Segment Start: Recorded data

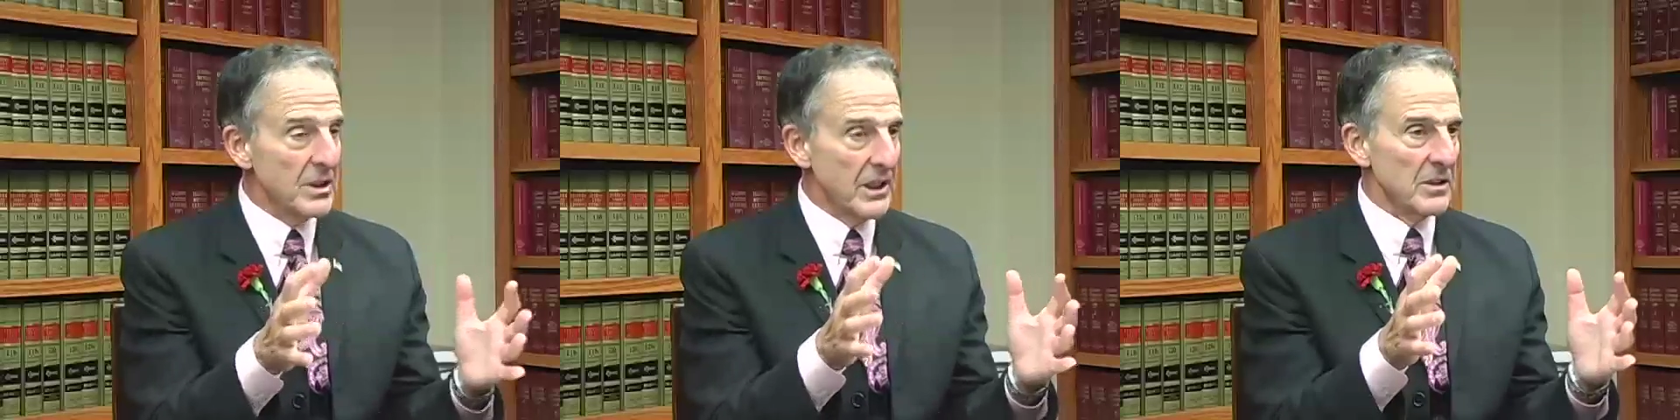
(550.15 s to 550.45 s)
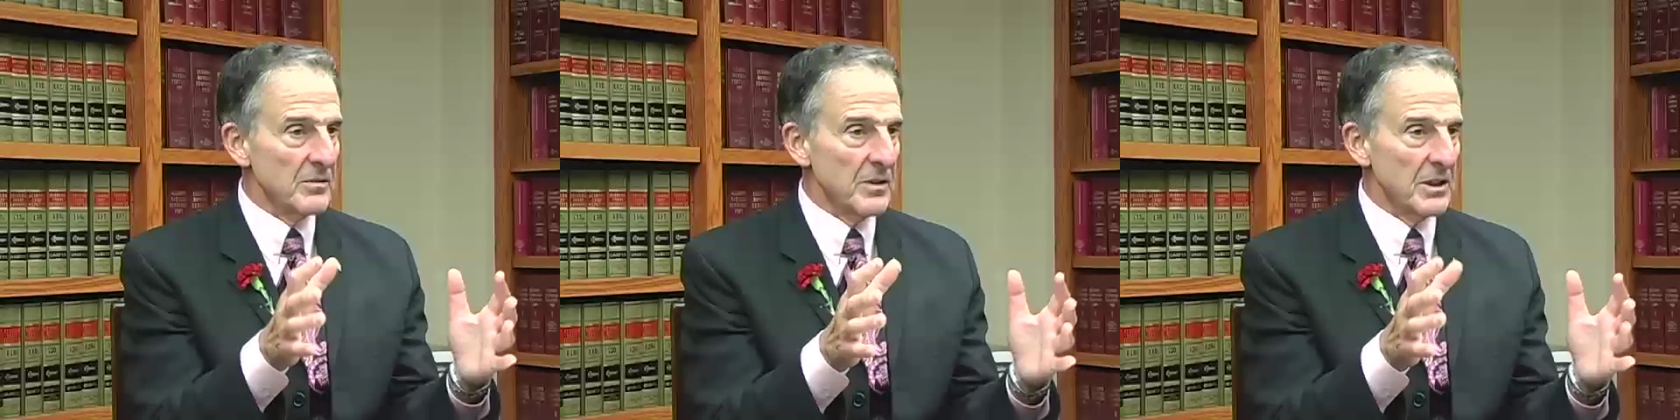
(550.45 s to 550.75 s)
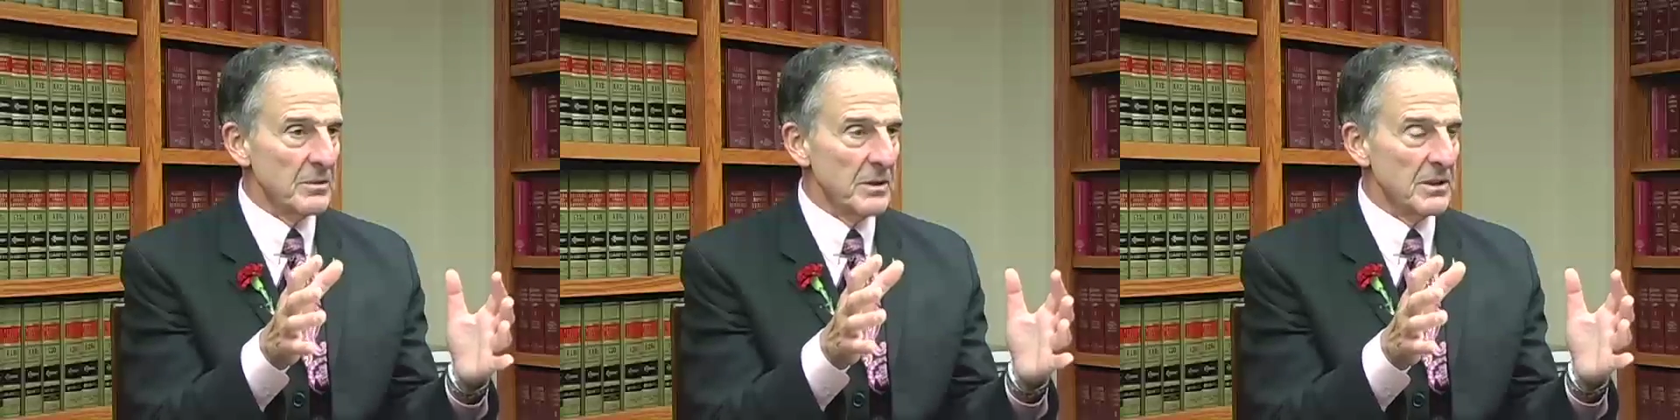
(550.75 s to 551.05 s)
like it's very
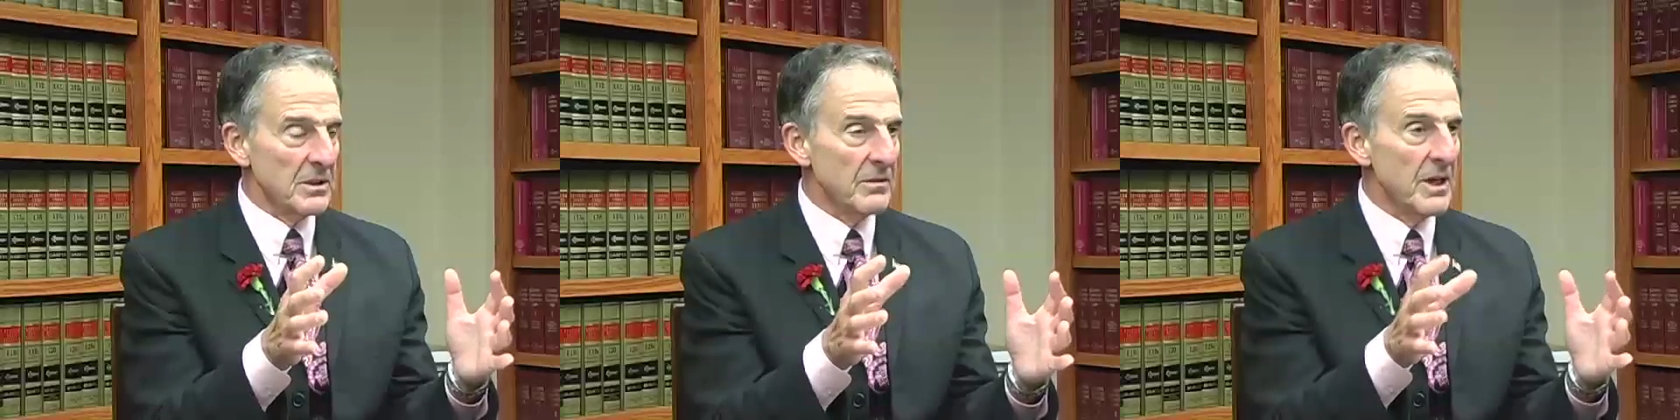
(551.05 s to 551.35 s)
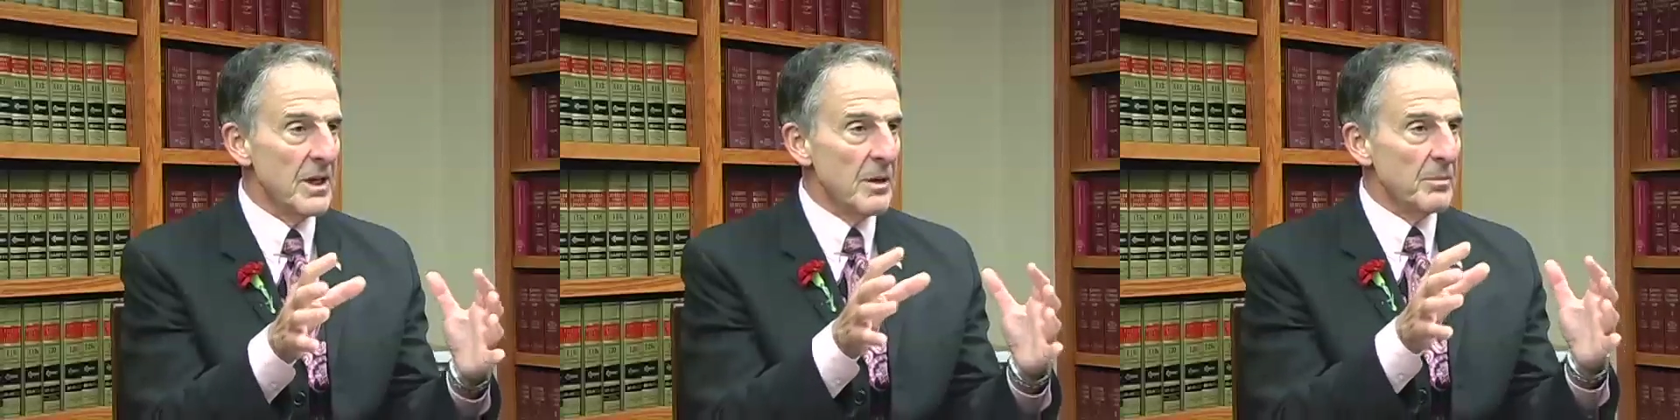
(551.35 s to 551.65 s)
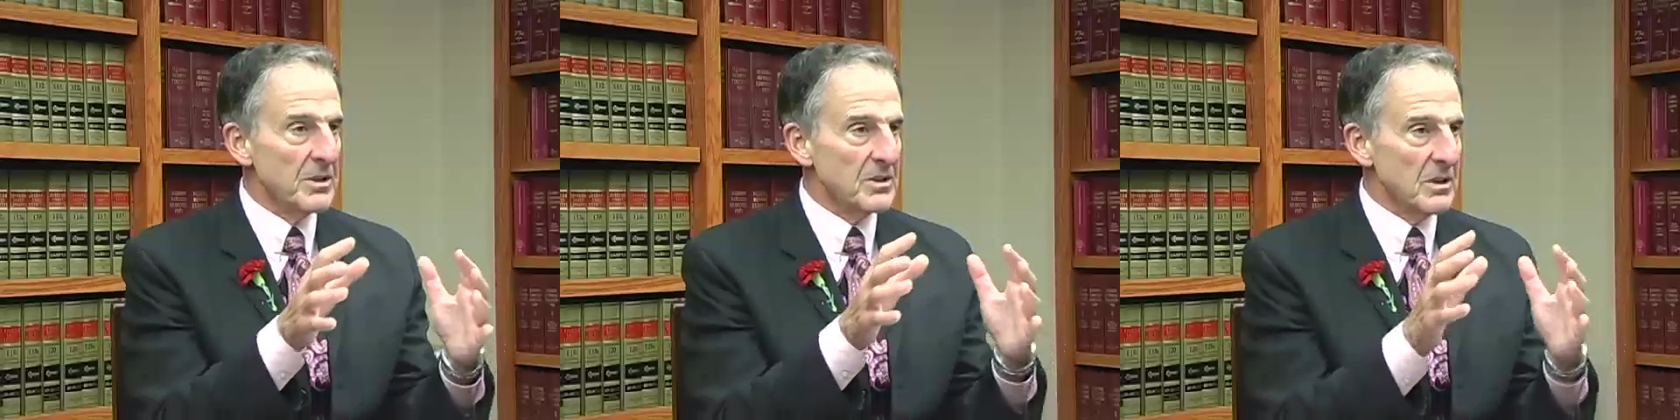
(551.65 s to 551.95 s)
expensive,
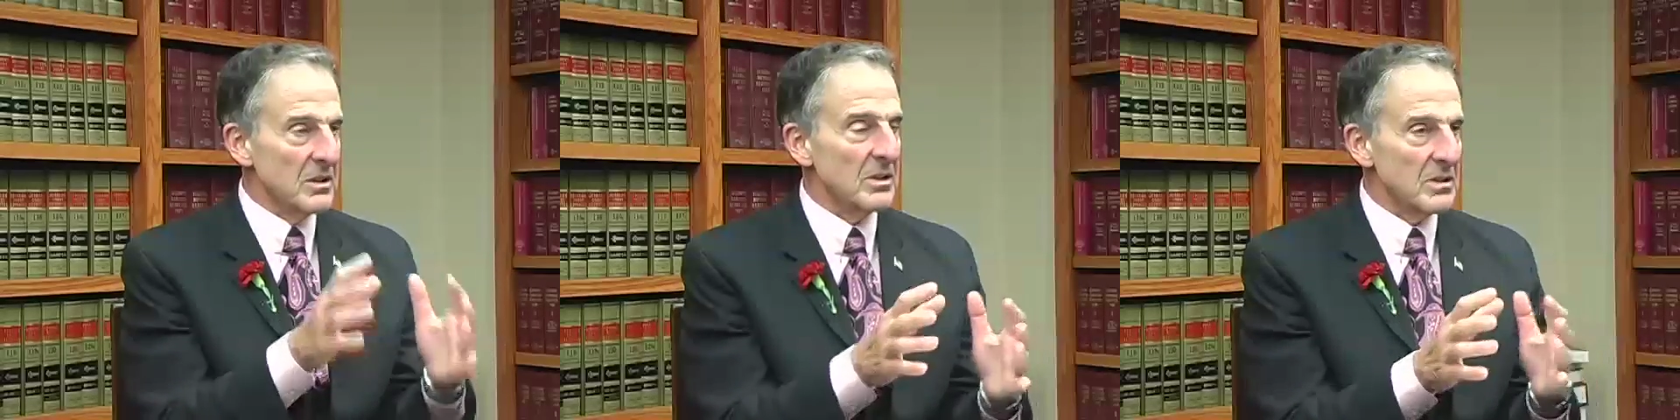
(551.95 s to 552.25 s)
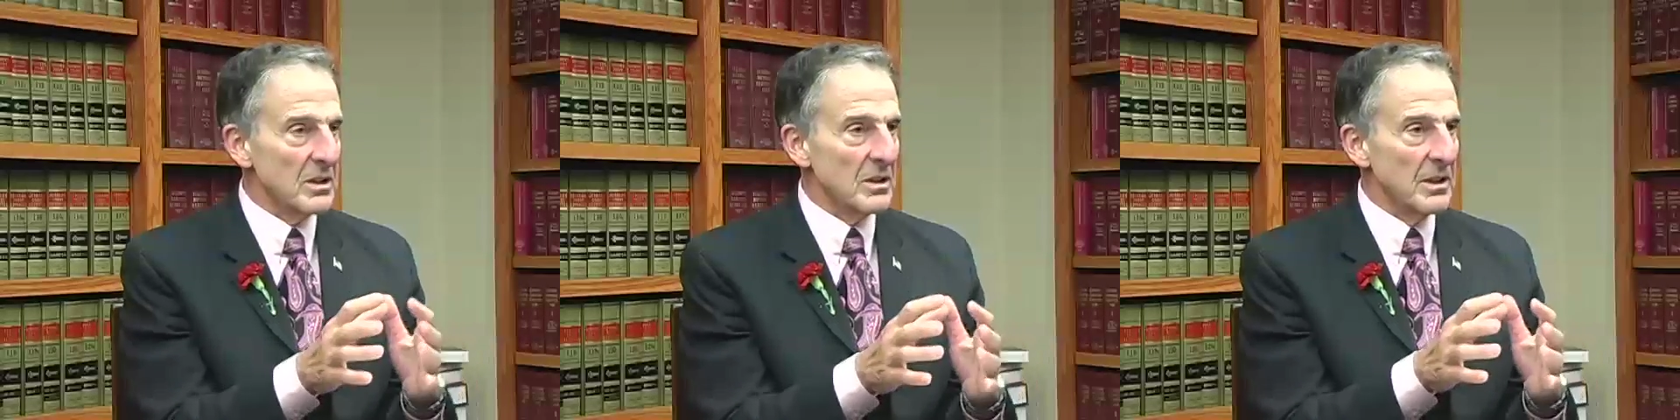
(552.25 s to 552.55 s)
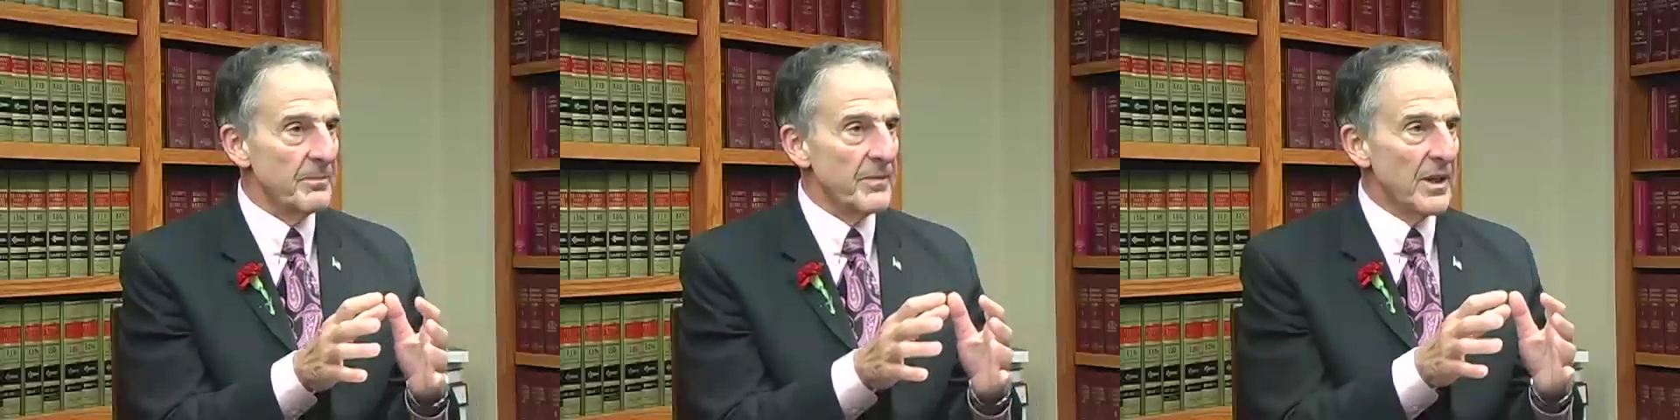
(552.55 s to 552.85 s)
but statistically,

Segment End: Recorded data

(Exercise aim):
Leave the pictures aside and print exactly, and only, the lines from the one with "(550.45 s to 550.75 s)" through the end of the data, both included.

(Answer to this exercise):
(550.45 s to 550.75 s)
(550.75 s to 551.05 s)
like it's very
(551.05 s to 551.35 s)
(551.35 s to 551.65 s)
(551.65 s to 551.95 s)
expensive,
(551.95 s to 552.25 s)
(552.25 s to 552.55 s)
(552.55 s to 552.85 s)
but statistically,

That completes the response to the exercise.